ただ見ているだけしかできないのはつらいな、と蛍と一緒にその小さな背中をさする。
「今、私たちはそんなひとりぼっちの少女、鹿村ひよりちゃんをーー」
「測定機に反応あり。彼女ですっ」
「よし、Dフィールド展開っ」
大宮司さんの指示と共に、周囲に何十台も設置されたアーム上の機械が起動。
上空に伸びた腕から無数の青いレーザーが射出され、正六角形状の格子が連なった青いドームを作り出していく。
「っ、来るっ」
それが天頂まで届いたとほぼ同時、青いフィールドを塗り替えるように黒色のドームが形成される。

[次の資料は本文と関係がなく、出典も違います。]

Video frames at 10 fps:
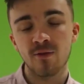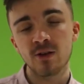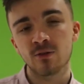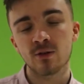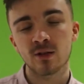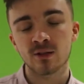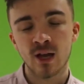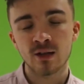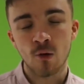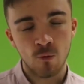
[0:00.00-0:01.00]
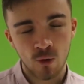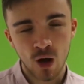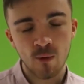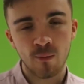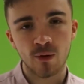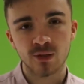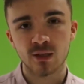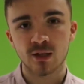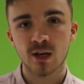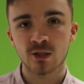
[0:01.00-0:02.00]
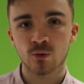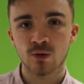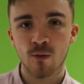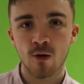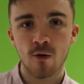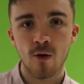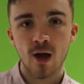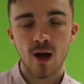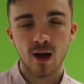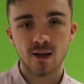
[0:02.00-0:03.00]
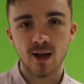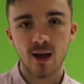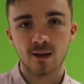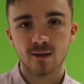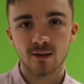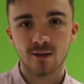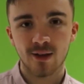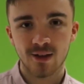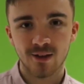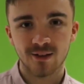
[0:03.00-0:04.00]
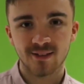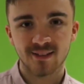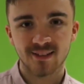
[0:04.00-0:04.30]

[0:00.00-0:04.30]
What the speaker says: My feature, as I said, will come on Prost International tomorrow, and yeah, thank you.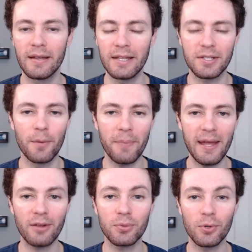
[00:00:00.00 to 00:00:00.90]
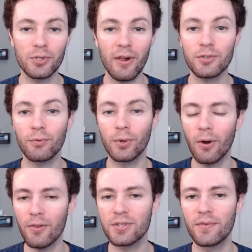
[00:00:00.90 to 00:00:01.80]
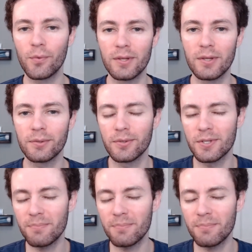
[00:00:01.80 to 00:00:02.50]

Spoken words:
It's going to pay out $200 regardless if it wins or loses,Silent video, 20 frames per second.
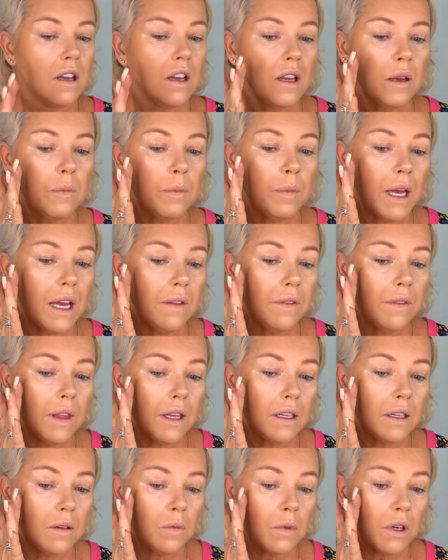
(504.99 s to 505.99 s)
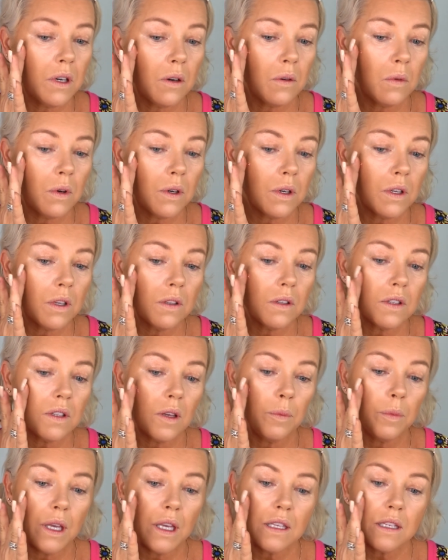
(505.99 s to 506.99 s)
and pat that in where I want it. So
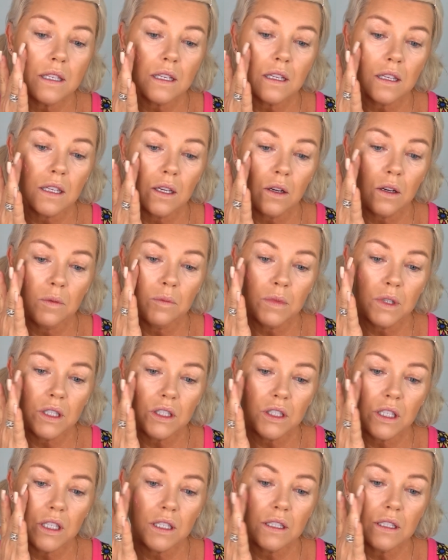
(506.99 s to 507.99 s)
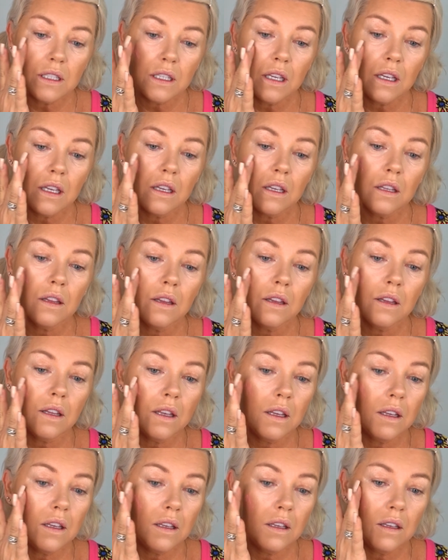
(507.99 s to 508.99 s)
basically on my cheeks
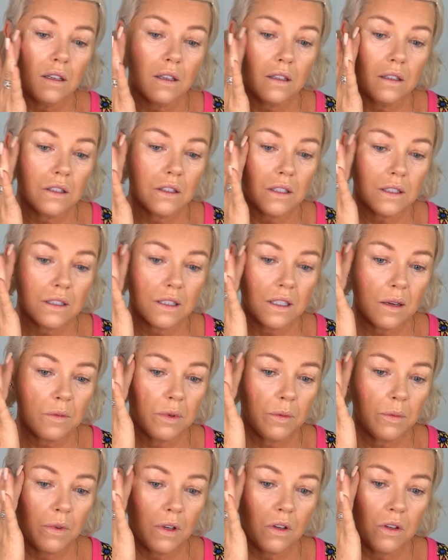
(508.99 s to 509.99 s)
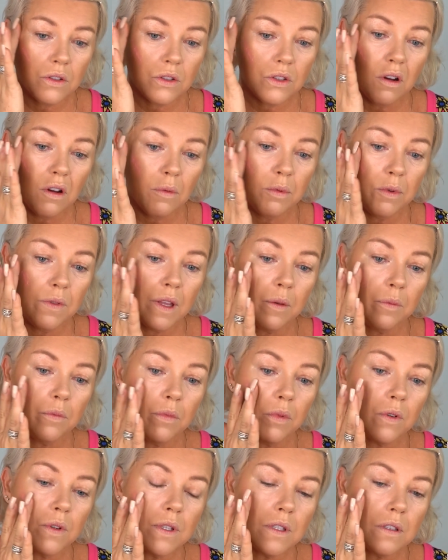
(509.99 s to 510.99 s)
there and just up on top of that
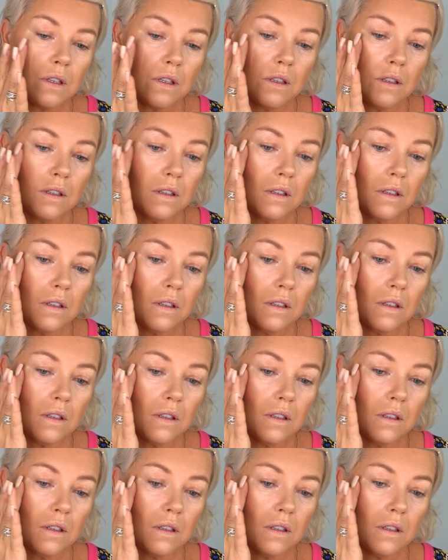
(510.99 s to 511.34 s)
bronzer.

子天ノ内ダンジョンでも見た、ダンジョン発生過程に生じる空間だ。
でも今回は違う。魔女に誘われた蛍が意識を失うことなく、その場に立っている。爆心地にいた俺たち二人もだ。
ーーどうやら作戦は成功したらしい。
懐に入れていた配信くんが正常に動いてるのを確認して、空へと飛ばす。
これで俺たちの映像を向こう側に良い感じに送ることが出来るはずだ。
黒に支配されたドームの中。
やがて、最初からそこにいたかのように一人の少女が姿は現した。
「くすくす、びっくりだなあ。
まさかみんながわたしをたおそうとするなんて。それにいまはなんでかみんなにみえてるみたいだし。
まあでも、うん、よかったかな。
みんなをかなしくさせるひつようがなくなったんだもんね」
真っ白の髪に、背中には二つの黒い翼。
そして白と黒が混ざりあったドレスに身を包んだ、5歳くらいの少女ーーダンジョンを世界に産み落とした悲しき魔女、鹿村ひよりがそこにいた。